Ce temps de latence entre la fin des violences urbaines et la publication des deux dernières ordonnances - deux mois et demi -, que la mission d'information peine à comprendre, explique partiellement le faible usage qui a été fait des dérogations permises par la loi n° 2023-656 précitée.

De nombreux maires interrogés par la mission d'information ont ainsi mis en avant leur souhait de débuter au plus vite les travaux de réfection, en particulier ceux des bâtiments publics essentiels à la vie de la commune, tels que les écoles ou les mairies. Lors de son audition au Sénat, le 20 décembre 2023, Serge de Carli, maire de Mont-Saint-Martin (Meurthe-et-Moselle), commune particulière touchée par les violences urbaines de l'été 2023 avec l'attaque d'une école maternelle, de plusieurs infrastructures sportives, de la mairie et du service d'éducation spéciale et de soins à domicile, a illustré cet état d'esprit en mettant en avant « le bon sens [qui] voulait que nous n'attendions pas ». C'est pourquoi sa commune a « immédiatement lancé les démarches administratives visant à reconstruire ».

Parmi la cinquantaine de communes consultées, interrogées ou visitées par la mission d'information, seules 12 ont indiqué avoir fait usage des dérogations ouvertes par la loi n° 2023-656 précitée, soit un peu plus d'une sur cinq.
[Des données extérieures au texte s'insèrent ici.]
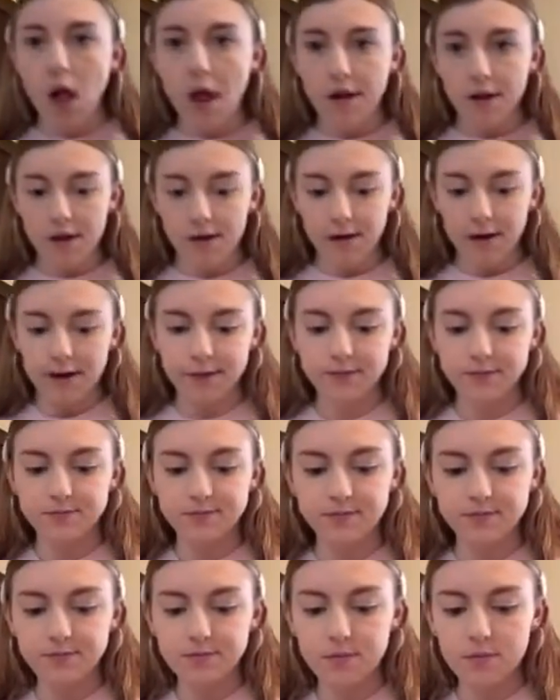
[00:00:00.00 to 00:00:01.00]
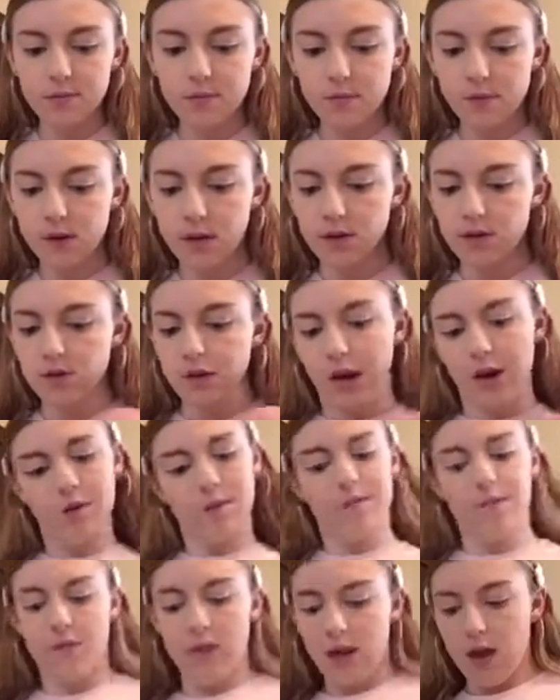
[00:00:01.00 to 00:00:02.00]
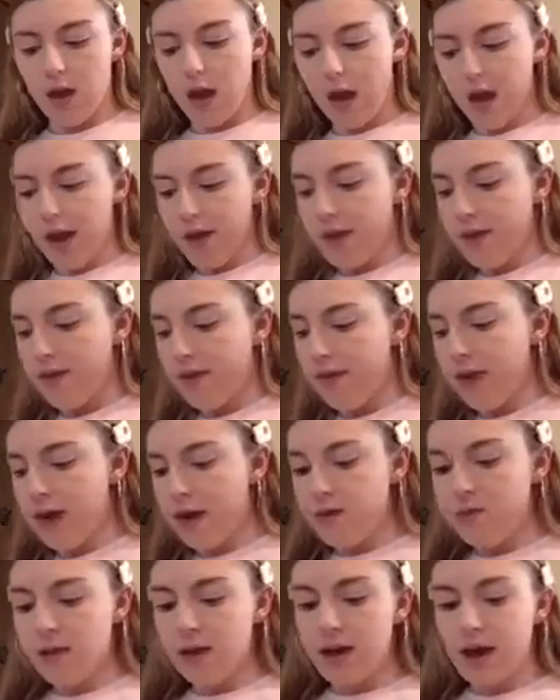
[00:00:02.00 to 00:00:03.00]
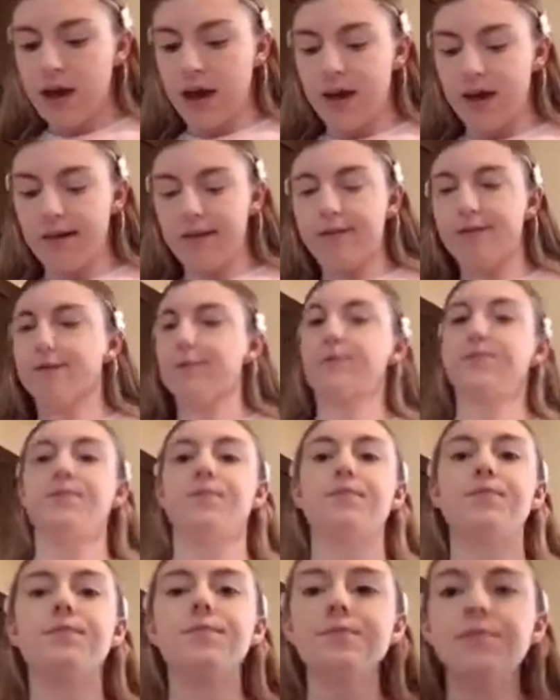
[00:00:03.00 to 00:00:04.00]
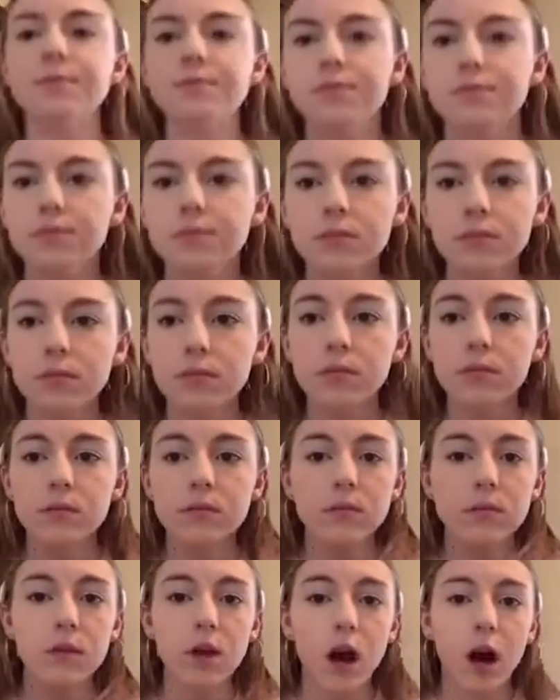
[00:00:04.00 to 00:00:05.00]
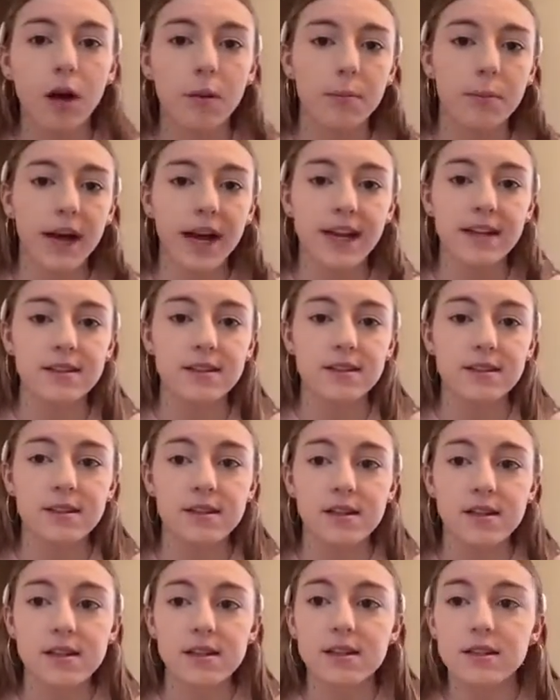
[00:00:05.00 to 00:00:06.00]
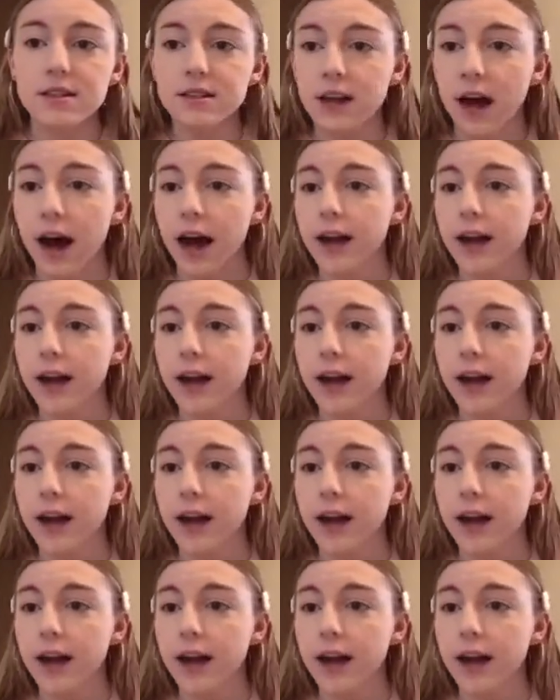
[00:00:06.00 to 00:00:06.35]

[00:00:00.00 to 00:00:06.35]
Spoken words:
Alright, so then we have our base done.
Par ailleurs, l'usage de ces dérogations n'est pas cantonné aux seules villes les plus peuplées, disposant d'importants services juridiques. À titre d'exemple, les villes de Strasbourg et de Marseille, pourtant très touchées par ces violences urbaines, ont indiqué de ne pas avoir fait usage de ces dérogations. Outre le souhait de lancer les travaux de réfection avant la publication des ordonnances, la raison principale invoquée par les communes n'ayant pas recouru aux dérogations de la loi n° 2023-656 est que celles-ci ne leur sont pas apparues « utiles », notamment au regard du gain de temps somme toute limitée qu'elles permettaient, en comparaison de la mise en place de procédures nouvelles et temporaires, notamment en matière de commande publique, qu'elles nécessitaient. En revanche, les efforts de communication, aussi bien institutionnels que par voie de presse, autour de ces mesures semblent avoir été efficients, une seule des communes interrogées par la mission d'information ayant fait savoir ne pas avoir eu connaissance de l'existence de ces dérogations.

À l'inverse, ces dérogations ont surtout bénéficié à des villes moyennes, une seule des communes ayant indiqué à la mission d'information en avoir fait usage comptant plus de 100 000 habitants.
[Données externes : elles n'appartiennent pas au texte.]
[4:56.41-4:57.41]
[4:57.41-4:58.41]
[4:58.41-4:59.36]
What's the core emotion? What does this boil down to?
* 153 Le compte rendu de cette audition est accessible sur le site internet de la commission.

* 154 La commission des affaires économiques du Sénat, saisie au fond, a adopté le texte le 17 juillet 2023, puis le texte fut adopté en séance publique le 18 juillet. L'Assemblée nationale a voté le texte conforme le 20 juillet, après adoption en commission des affaires économiques la veille.
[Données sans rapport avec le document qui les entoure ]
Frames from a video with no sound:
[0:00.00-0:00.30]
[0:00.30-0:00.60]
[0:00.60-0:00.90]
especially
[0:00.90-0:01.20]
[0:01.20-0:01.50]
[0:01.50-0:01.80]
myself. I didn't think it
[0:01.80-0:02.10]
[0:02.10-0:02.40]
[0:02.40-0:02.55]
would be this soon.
* 155 Selon les propos de Vincent Delahaye, rapporteur pour avis de la commission des finances. Voir l'avis n° 891 (2022-2023) de Vincent Delahaye, fait au nom de la commission des finances, sur le projet de loi relatif à l'accélération de la reconstruction des bâtiments dégradés ou démolis au cours des violences urbaines survenues du 27 juin au 5 juillet 2023, déposé le 17 juillet 2023.